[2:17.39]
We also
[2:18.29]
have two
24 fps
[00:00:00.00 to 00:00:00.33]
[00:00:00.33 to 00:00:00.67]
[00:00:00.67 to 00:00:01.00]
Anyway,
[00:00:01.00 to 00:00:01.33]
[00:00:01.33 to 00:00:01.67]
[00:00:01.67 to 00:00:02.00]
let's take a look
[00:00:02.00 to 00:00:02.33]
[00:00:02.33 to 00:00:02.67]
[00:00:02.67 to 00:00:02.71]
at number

Task brief:
So that nothing is lost, please reproduce each entry exactly as written.

Response to this task:
[2:17.39]
We also
[2:18.29]
have two
24 fps
[00:00:00.00 to 00:00:00.33]
[00:00:00.33 to 00:00:00.67]
[00:00:00.67 to 00:00:01.00]
Anyway,
[00:00:01.00 to 00:00:01.33]
[00:00:01.33 to 00:00:01.67]
[00:00:01.67 to 00:00:02.00]
let's take a look
[00:00:02.00 to 00:00:02.33]
[00:00:02.33 to 00:00:02.67]
[00:00:02.67 to 00:00:02.71]
at number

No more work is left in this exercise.